Dr. F. Michael Walsh, Chief Medical Officer of Aurora Diagnostics, agrees with Dr. Laposata.
“Diagnostic and medical practice silos are a major barrier to achieving effective, efficient patient care,” he said. “Since diagnostic information constitutes approximately 65 percent of the medical record, the pathologist is ideally positioned to review, analyze and opine on the data. Integration, timely review and interpretation of patient data are what will reduce the probabilities of diagnostic error that may result in patient harm and increased costs.”
Once a DMT leader has been established, the next step is to assemble the rest of the team. A well-rounded DMT should include representation from across disciplines and departments to provide the most comprehensive and diverse level of insight.
“Individuals from different backgrounds read different journals,” Dr. Laposata pointed out. “Because of that, articles that shed light on cases at a DMT come from many prominent journals outside of the ones most commonly known to the group’s leader.”
Dr. Laposata’s coagulation DMT at UTMB includes physicians from critical care and hematology, clinical laboratory scientists, and trainees from different clinical programs. In Toledo, Laboratory Medicine/Aurora Diagnostics consultants are coordinating a multidisciplinary project in breast pathology designed to enhance diagnostics and improve patient experience and satisfaction. Pathologists lead this DMT with participation from physicians in radiology, oncology and surgery; and non-physicians in pharmacology and social work. Enlisting the services of a librarian or research expert can also support the goals of any DMT, especially in time savings when gathering data.

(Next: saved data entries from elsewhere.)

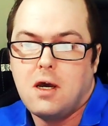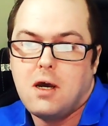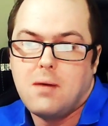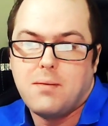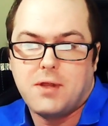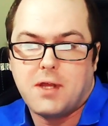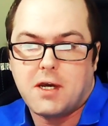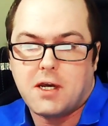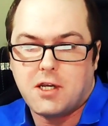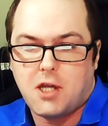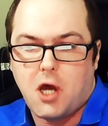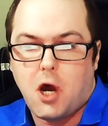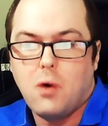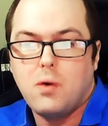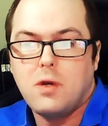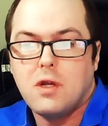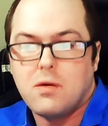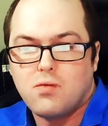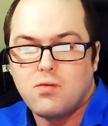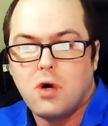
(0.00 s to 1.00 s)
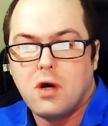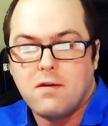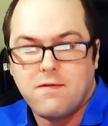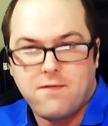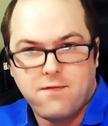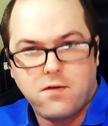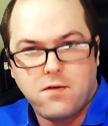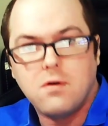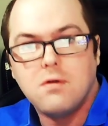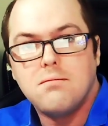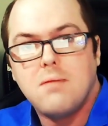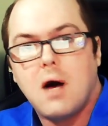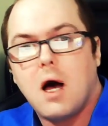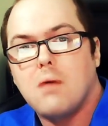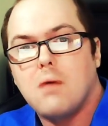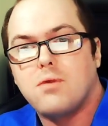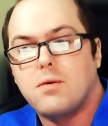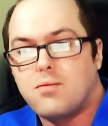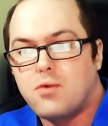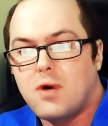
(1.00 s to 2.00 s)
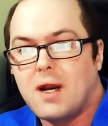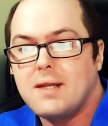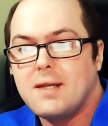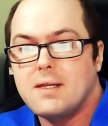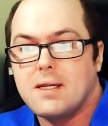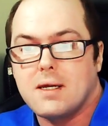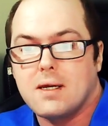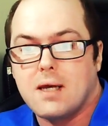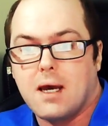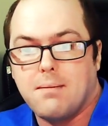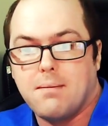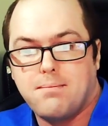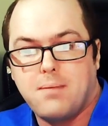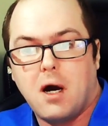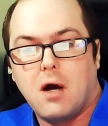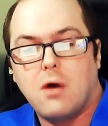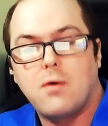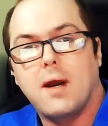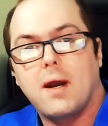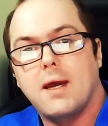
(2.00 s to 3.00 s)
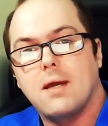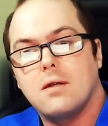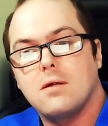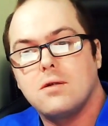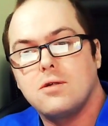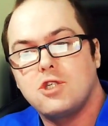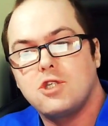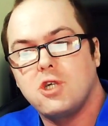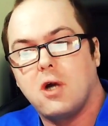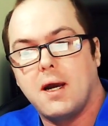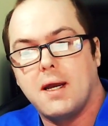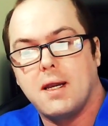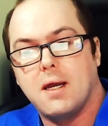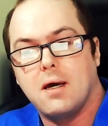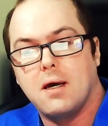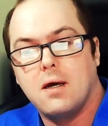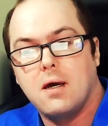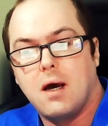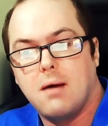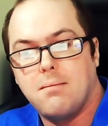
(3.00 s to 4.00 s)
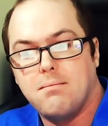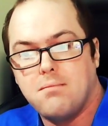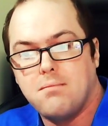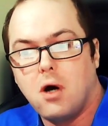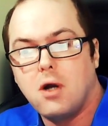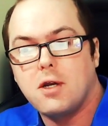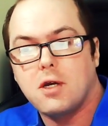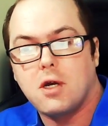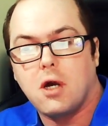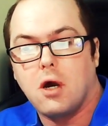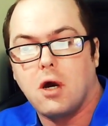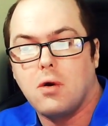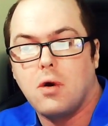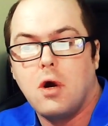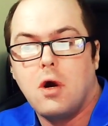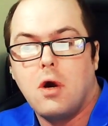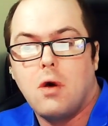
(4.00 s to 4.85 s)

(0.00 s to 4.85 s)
but they could only run full Marlboro branding at Bahrain, China and Monaco,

For residents, DMT participation can provide valuable learning opportunities in a one-of-a-kind teaching/mentoring environment.

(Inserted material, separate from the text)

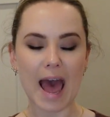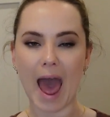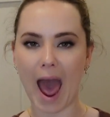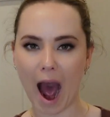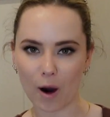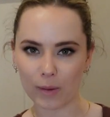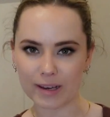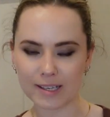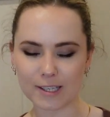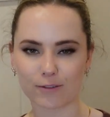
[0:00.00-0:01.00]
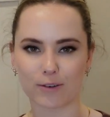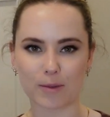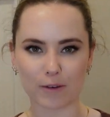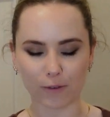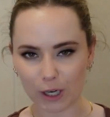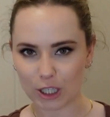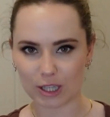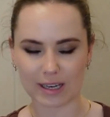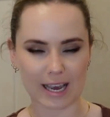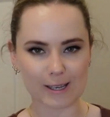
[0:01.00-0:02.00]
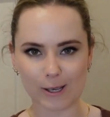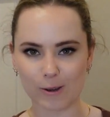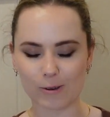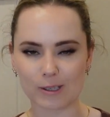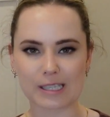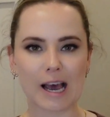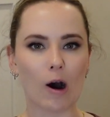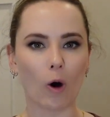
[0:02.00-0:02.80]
hours from the footage that I used,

“Clinical pathology residents aren’t usually trained in formal consultative support for patient care, when the goal should be to teach residents about the value of effective consultative communication regarding test utilization and interpretation,” said Dr. Juan Olano, Director of the Pathology Residency Training Program at the University of Texas Medical Branch. “Through the UTMB curriculum, residents in the coagulation DMT get online tutorials for rotation tools and learn how to select cases, service an initial review, and create the DMT report in EPIC.”

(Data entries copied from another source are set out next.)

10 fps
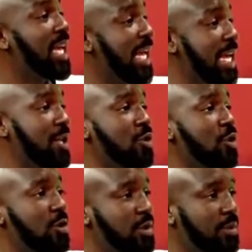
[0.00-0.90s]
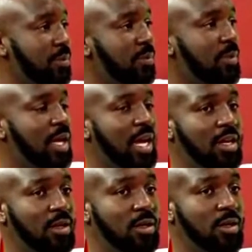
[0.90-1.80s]
is not. And
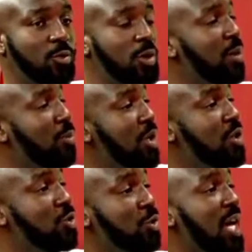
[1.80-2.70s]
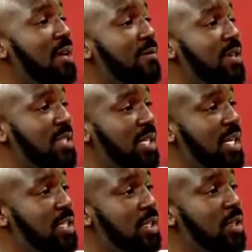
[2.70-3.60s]
when the police do their
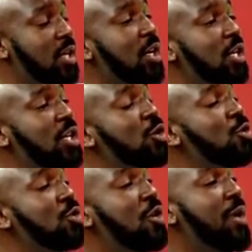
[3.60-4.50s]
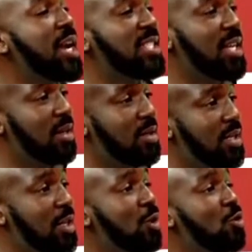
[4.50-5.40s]
investigation, they know the right channels and
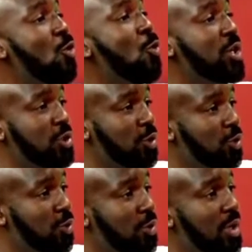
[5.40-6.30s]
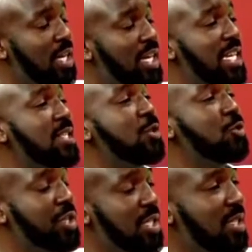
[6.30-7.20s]
they know what to do. In
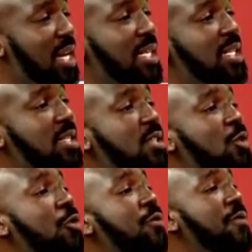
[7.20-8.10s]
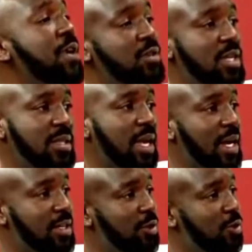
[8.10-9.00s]
situations like this, they will refer to the
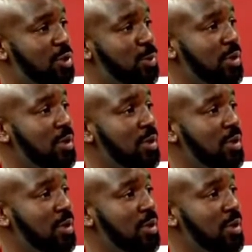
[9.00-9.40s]
psychiatric hospital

UTMB residents who participate in the DMT demonstrate a statistically significant increase in coagulation RISE scores between pre- and post-DMT timeframes.
“Resident satisfaction levels with fully developed DMTs are high,” Dr. Olano added. “We’ve concluded that this educational experience should be included with conventional lecture-style sessions and discussions during rotations.”
It’s Dr. Laposata’s hope that a certification exam will eventually become the gold-standard qualification for DMT leadership. For now, he’s happy to see the concept finding applications as a teaching tool for all involved
“New DMT leaders gain case experience when they help formulate the interpretation of the test results and the recommendations for diagnostic or therapeutic action in the presence of a more experienced expert,” Dr. Laposata explained. “By the time 100 to 200 cases are discussed, in my experience, a new DMT leader can sign out more than 95 percent of the cases independently.”
He also expects to see the first DCLS DMT leader in place at UTMB after she graduates next year.
“Her special interest is in the diagnosis of anemias,” he said. “She is highly capable of identifying the individual anemias from morphology to genetics, and she will be supported strongly by members of the pathology department in this role.”